L'iPad a glissé de mes mains, s'écrasant sur le parquet avec un bruit sec et brutal. Le son était assourdissant dans le silence soudain de la chambre. Clément a bougé, ses yeux s'ouvrant en papillonnant.

« Danaé ? Qu'est-ce qui ne va pas ? » a-t-il marmonné, la voix encore pâteuse de sommeil.

Je suis restée là, figée, l'image du visage de Charlotte, suffisant et triomphant, gravée dans mon esprit.
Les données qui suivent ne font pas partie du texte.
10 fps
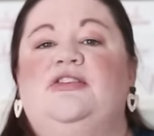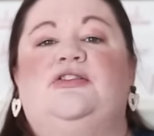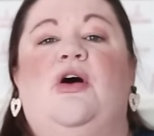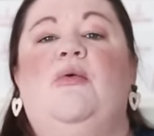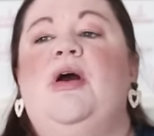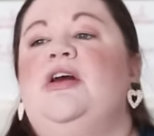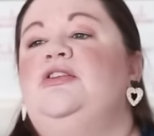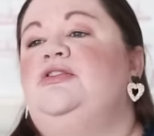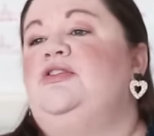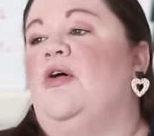So
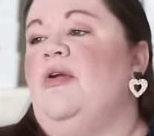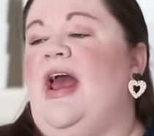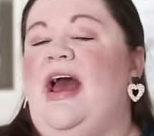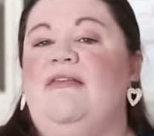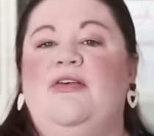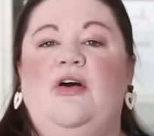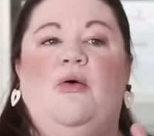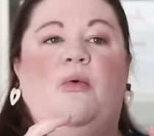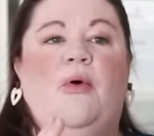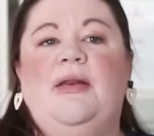don't have
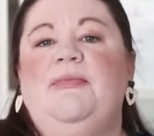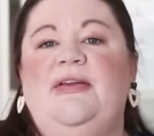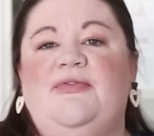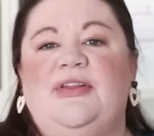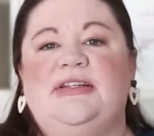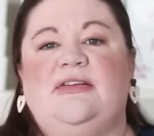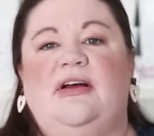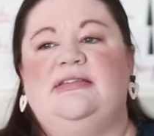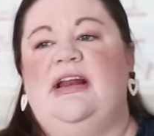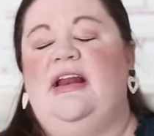one bin for this
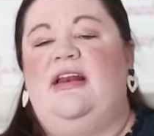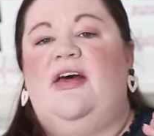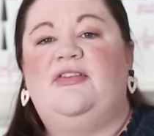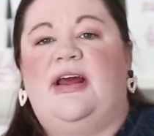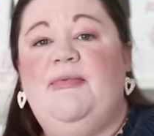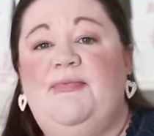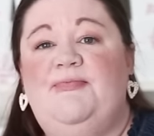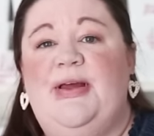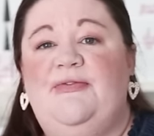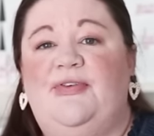closet and another type
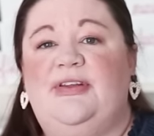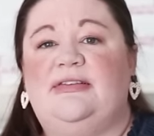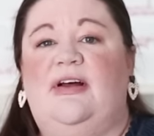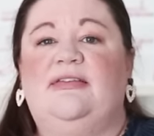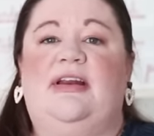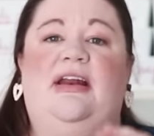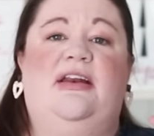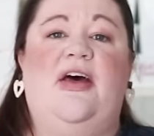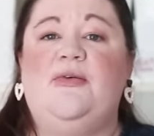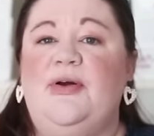of bin for this closet and
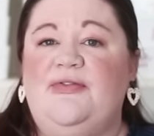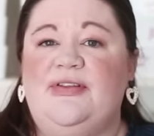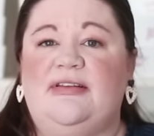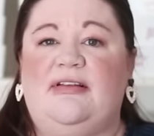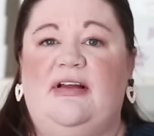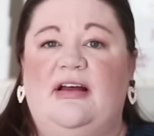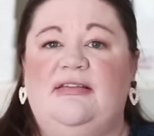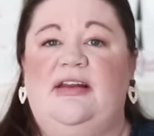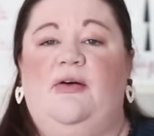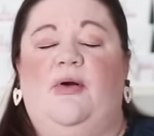another one for this
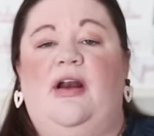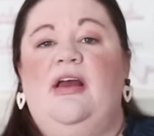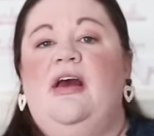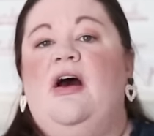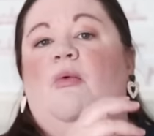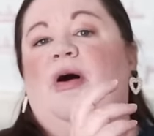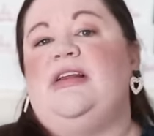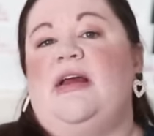closet, or one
Les prénoms. Charline. Donatien. Son premier amour. Sa maîtresse.

Ma bouche était sèche, ma langue lourde. « Clément », ai-je réussi à articuler, le mot ayant un goût de cendre. Ma voix était un murmure tremblant, à peine audible dans la pièce silencieuse. « Nous ne pouvons pas avoir d'enfants. »

Il s'est redressé, se frottant les yeux pour chasser le sommeil. Son regard est tombé sur l'iPad par terre, son écran affichant le visage rieur de Charlotte, puis est revenu sur moi, la confusion assombrissant ses traits. « De quoi tu parles, Danaé ? On vient de fêter ça. Le médecin a dit que tu es prête. »

Un rire amer et hideux s'est échappé de ma gorge. Ce n'était pas le mien. « Non, Clément. Tu ne peux pas avoir d'enfants avec moi. » Ma voix s'est raffermie, chaque mot un coup de marteau contre mon propre espoir fragile. « Plus maintenant. »

Sa confusion s'est transformée en quelque chose de plus sombre, une lueur de compréhension dans ses yeux. Il a de nouveau jeté un coup d'œil à l'iPad, puis à mon visage. « Qu'est-ce que c'est, Danaé ? Qu'est-ce que tu racontes ? »

« Je dis », ai-je commencé, ma voix rauque de larmes non versées, « que je veux le divorce. »

Les mots sont restés en suspens dans l'air, lourds et définitifs. Le visage de Clément, qui avait enregistré une lente prise de conscience, s'est instantanément figé. La couleur a quitté ses joues. Ses yeux se sont écarquillés, se fixant sur moi avec une intensité qui est soudainement devenue prédatrice. Le masque décontracté et aimant qu'il portait s'était fissuré.

Un verre d'eau qu'il avait laissé sur sa table de chevet, qu'il s'apprêtait à prendre, s'est renversé, déversant de l'eau froide sur le bois poli. Il n'a pas semblé le remarquer.